Blake Barrow -- Catering copy

Blake Barrow is proving that one way to help a socially minded nonprofit achieve its goals is to start for-profit side businesses that will support it.

The Houston native started at Baylor in 1976 and looks back on his days in Waco with great fondness. In fact, as Barrow’s graduation date approached in May 1980, he was looking for a way to stick around campus a little longer.

“I knew the following fall would be the year Mike Singletary, Dennis Gentry and Walter Abercrombie were all going to be seniors and Baylor was going to have a great football team,” Barrow said, referring to three stars of the legendary 1980 Baylor football season. “That was the year we won the Southwest Conference and went to the Cotton Bowl. I wasn’t in any hurry to go get a job.”

So, Barrow began a master’s program in American studies and soon earned the second of four degrees he holds. Intending to become a Methodist minister, Barrow next got a Master of Divinity degree from Emory University, but then he changed course and returned to Waco to add a law degree from Baylor Law School.

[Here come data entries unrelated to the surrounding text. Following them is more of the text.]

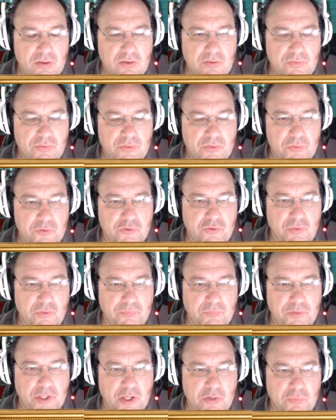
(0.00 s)
There's
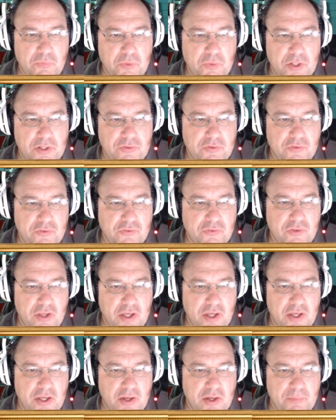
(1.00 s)
something I wanted to
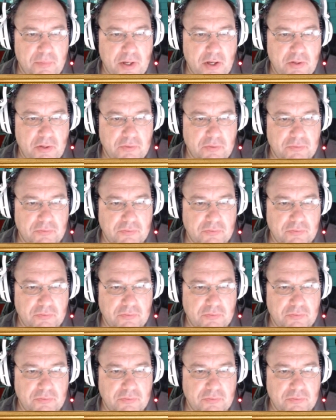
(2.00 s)
say about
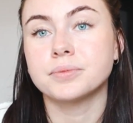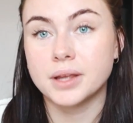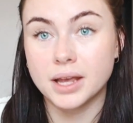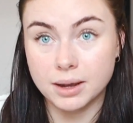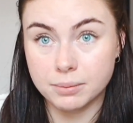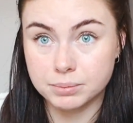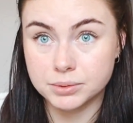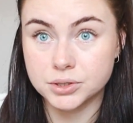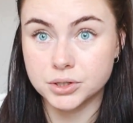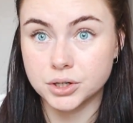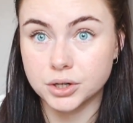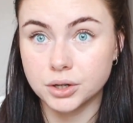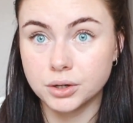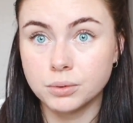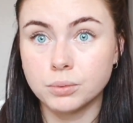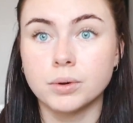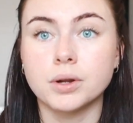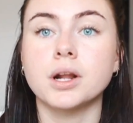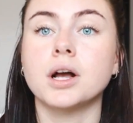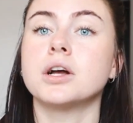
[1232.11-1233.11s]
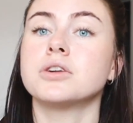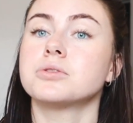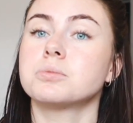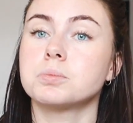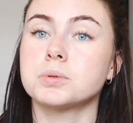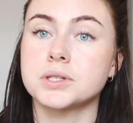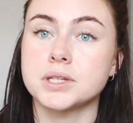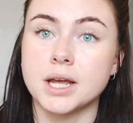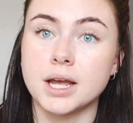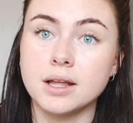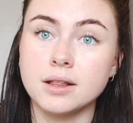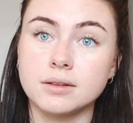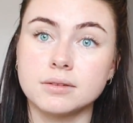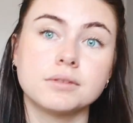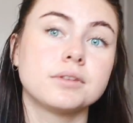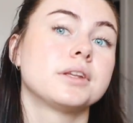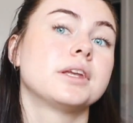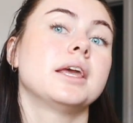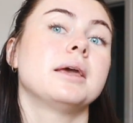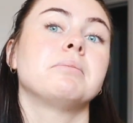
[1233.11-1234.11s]
Epidural, 100%.
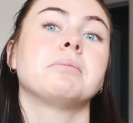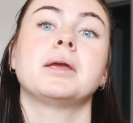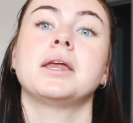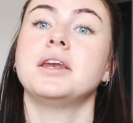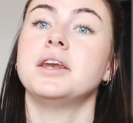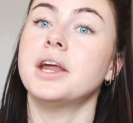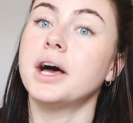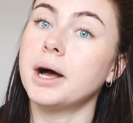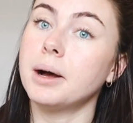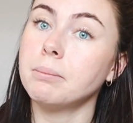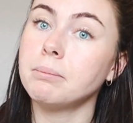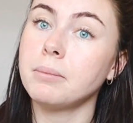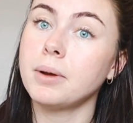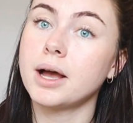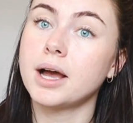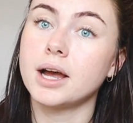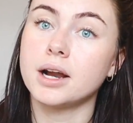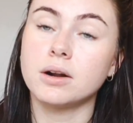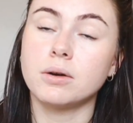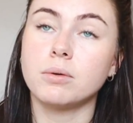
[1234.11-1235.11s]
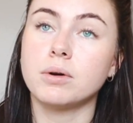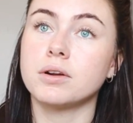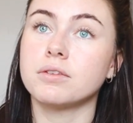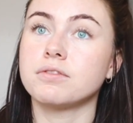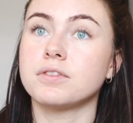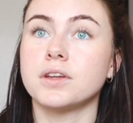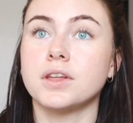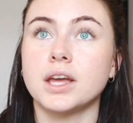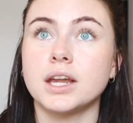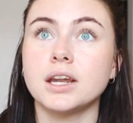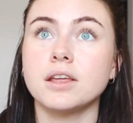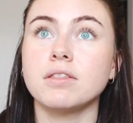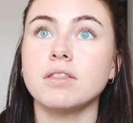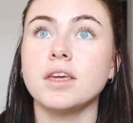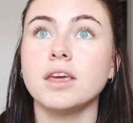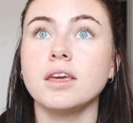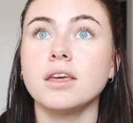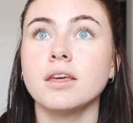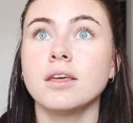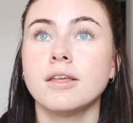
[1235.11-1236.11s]
Get me numb. I don't want to feel
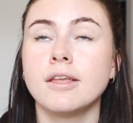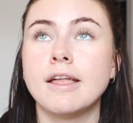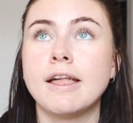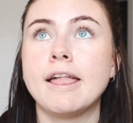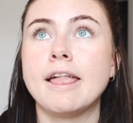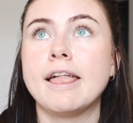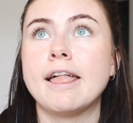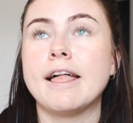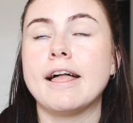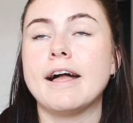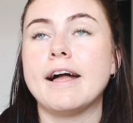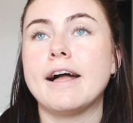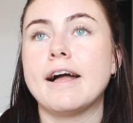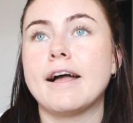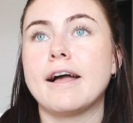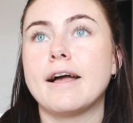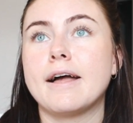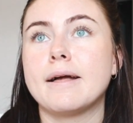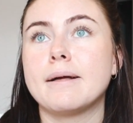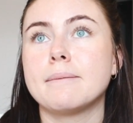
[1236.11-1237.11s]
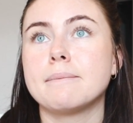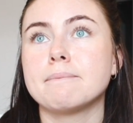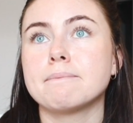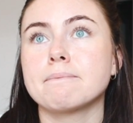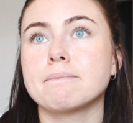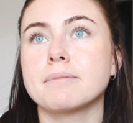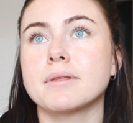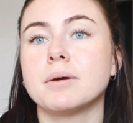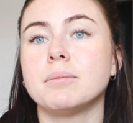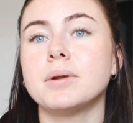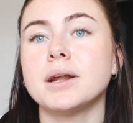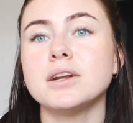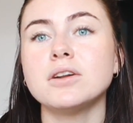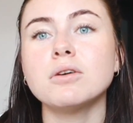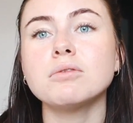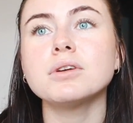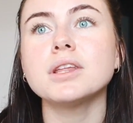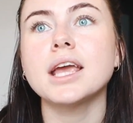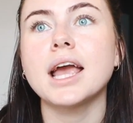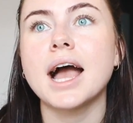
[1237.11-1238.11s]
anything. But I
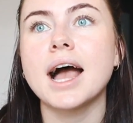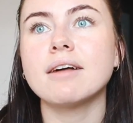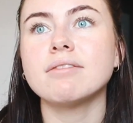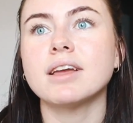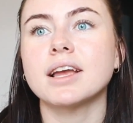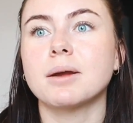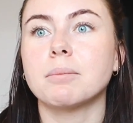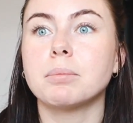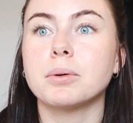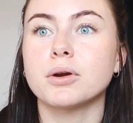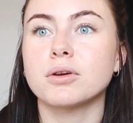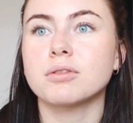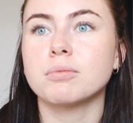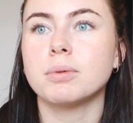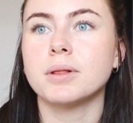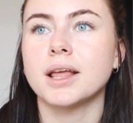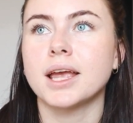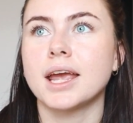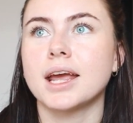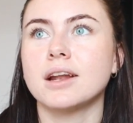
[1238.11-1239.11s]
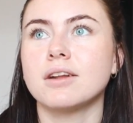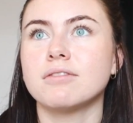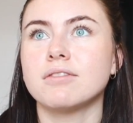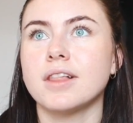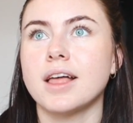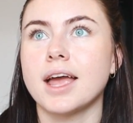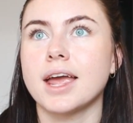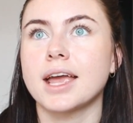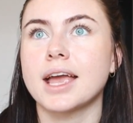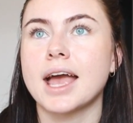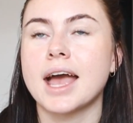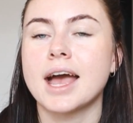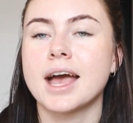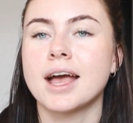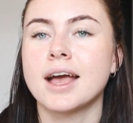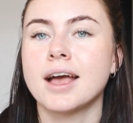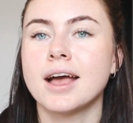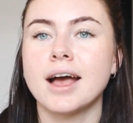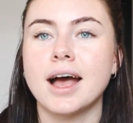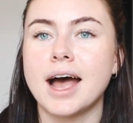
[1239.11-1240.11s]
don't really have, like, a birth plan of, like,
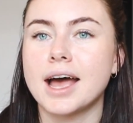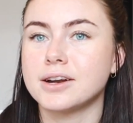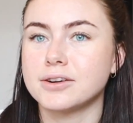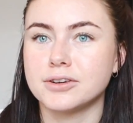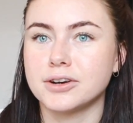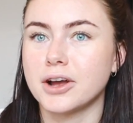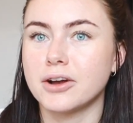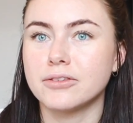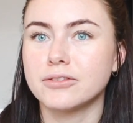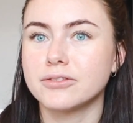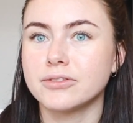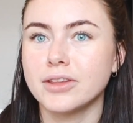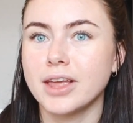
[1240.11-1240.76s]
I don't know.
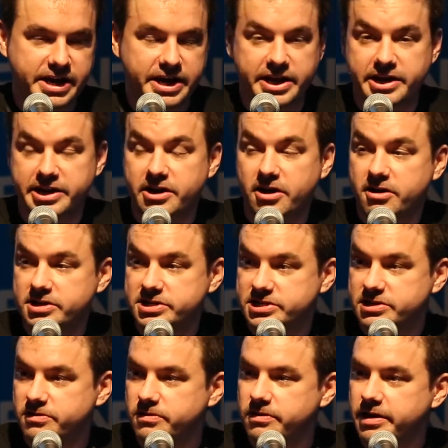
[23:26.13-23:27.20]
And it
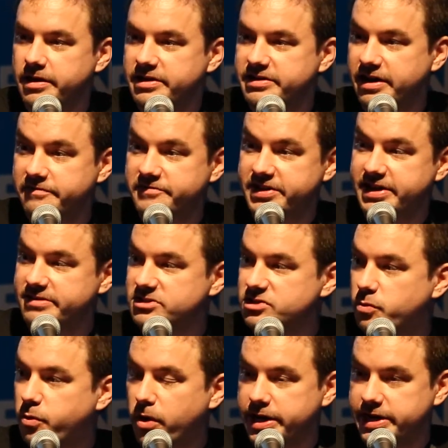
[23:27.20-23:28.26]
also dovetails
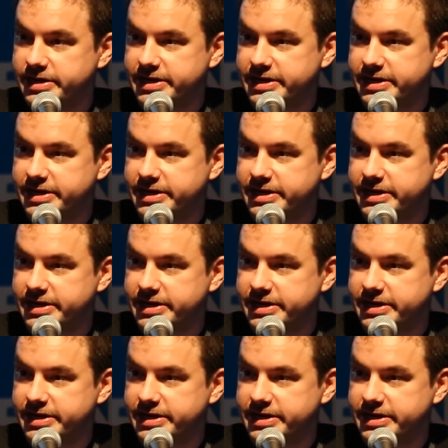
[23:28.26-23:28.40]
quite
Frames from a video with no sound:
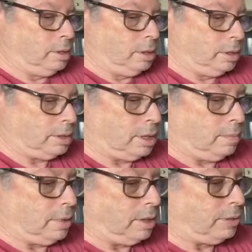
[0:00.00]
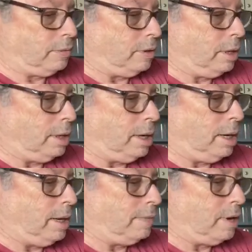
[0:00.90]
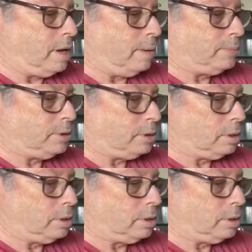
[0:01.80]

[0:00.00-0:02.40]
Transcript: Let's get my 3.5 cups.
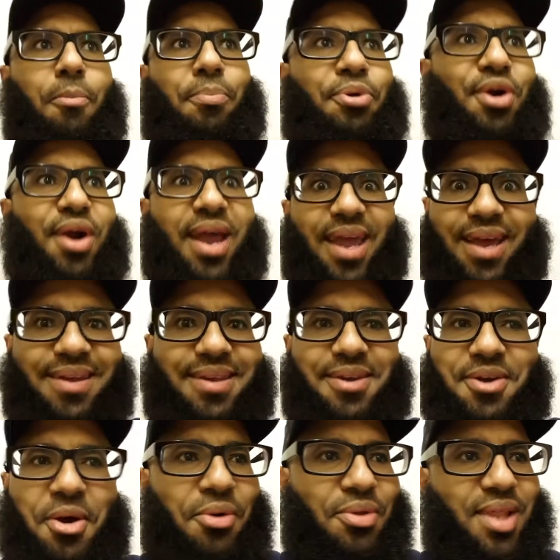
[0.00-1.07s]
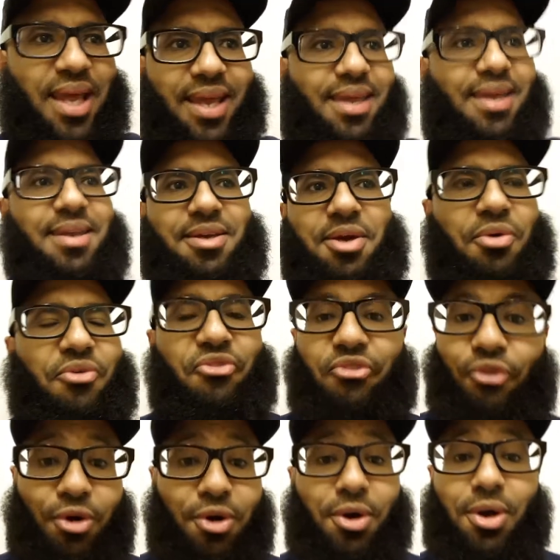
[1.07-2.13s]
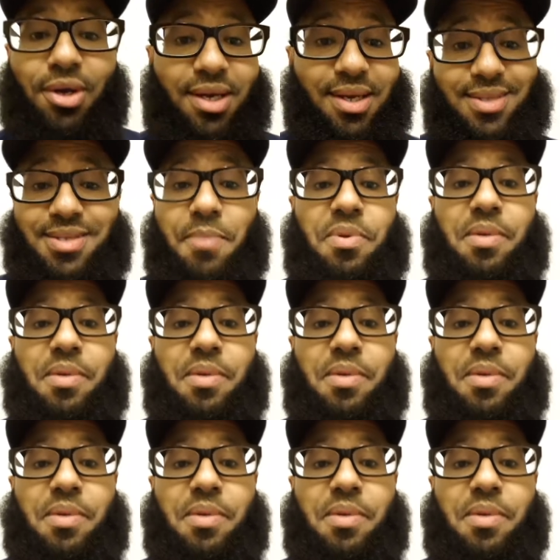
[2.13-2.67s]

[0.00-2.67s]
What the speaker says: Don't pray, you know, like, you know, 4 o'clock.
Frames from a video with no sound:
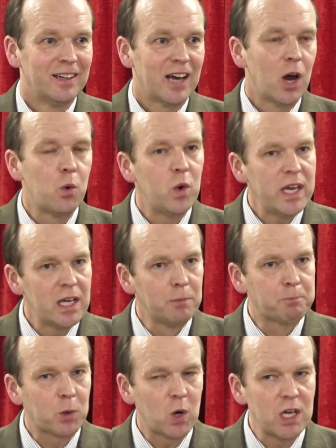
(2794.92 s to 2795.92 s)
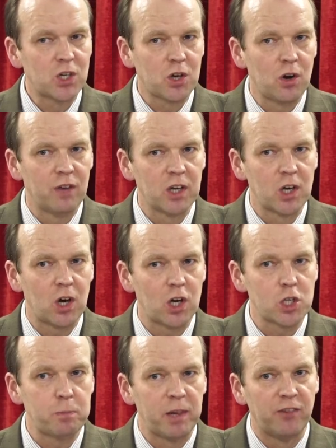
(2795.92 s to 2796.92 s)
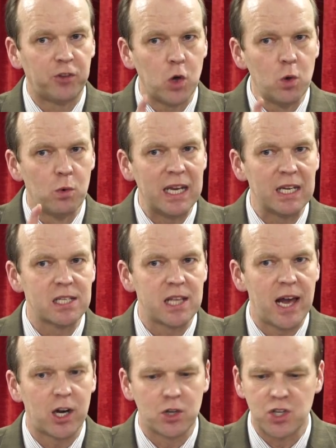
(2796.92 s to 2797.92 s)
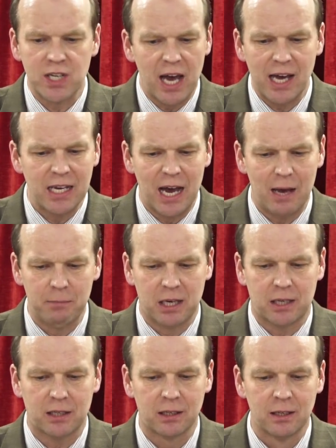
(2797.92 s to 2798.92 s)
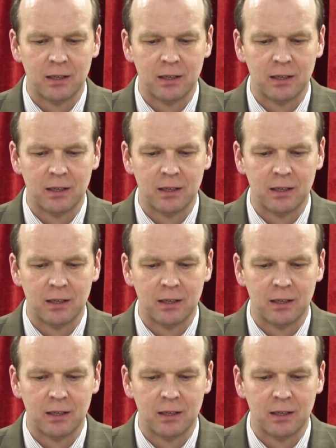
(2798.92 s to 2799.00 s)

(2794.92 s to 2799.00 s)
A real preacher of the gospel, if you read his letters, dynamic.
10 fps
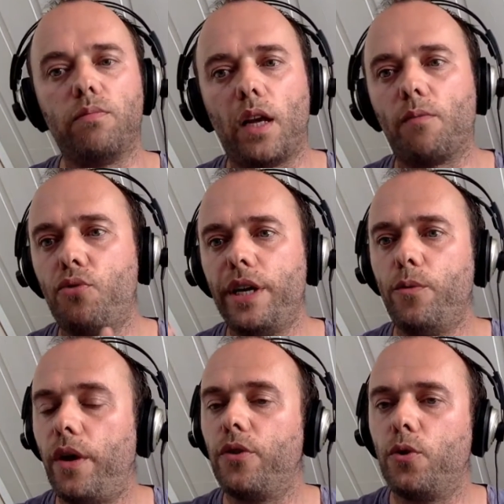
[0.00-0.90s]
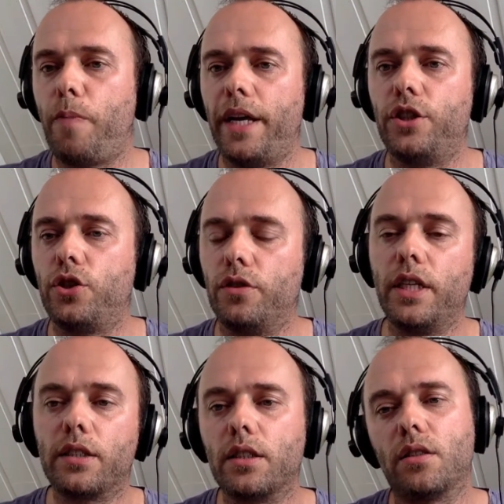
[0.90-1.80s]
like pre-rendered pages on
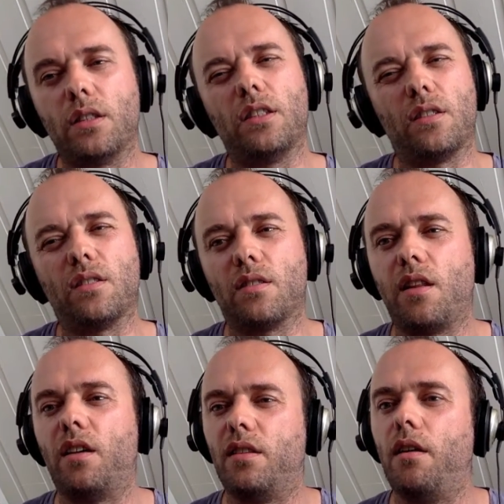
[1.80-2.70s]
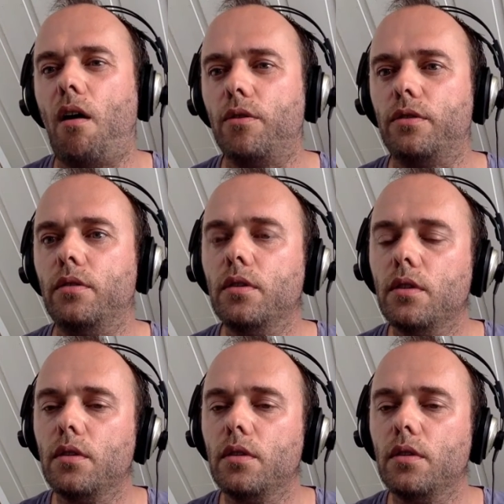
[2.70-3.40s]
disk is, is slightly harder,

After almost 10 years as a trial lawyer in El Paso, Barrow’s plans changed again. He became chief executive officer of Rescue Mission of El Paso, an organization that provides shelter, meals, Christian services and relapse prevention programs to El Paso’s homeless.

“God called me to run a homeless shelter,” Barrow said. “And for a long time, we ran a business we called Rescue Industries. It was a furniture factory that hired only homeless people. We marketed our furniture nationwide, and in doing this we wanted to change the world’s perception of who homeless people are.”

After the Texas Department of Transportation bought out Rescue Mission’s seven acres of property in 2014, Barrow realized that replicating the furniture factory elsewhere would be too expensive. He then looked to the food service industry.

“It’s an area where there will always be jobs,” Barrow said. “So the social enterprise is that we’ll take folks who come through the rescue mission, many of whom are graduates of the drug and alcohol addiction program, and we are going to put them to work at Hallelujah BBQ.”

Juicy copy

Barrow founded Hallelujah BBQ through Rescue Mission first as a catering business, and now plans to expand it into a restaurant completely staffed by mission residents. Despite his extensive reading on the subject, opening and running a restaurant will present something of a learning curve. Barbecue, however, is right in Barrow’s wheelhouse.

“I’ve studied the art of barbeque for 40 years,” he said. “I can probably cook the finest beef brisket you will taste east of Austin. I have spied on every barbeque restaurant within 200 miles of El Paso, and we can beat them all.”

Hallelujah BBQ is scheduled to open in El Paso in early 2017.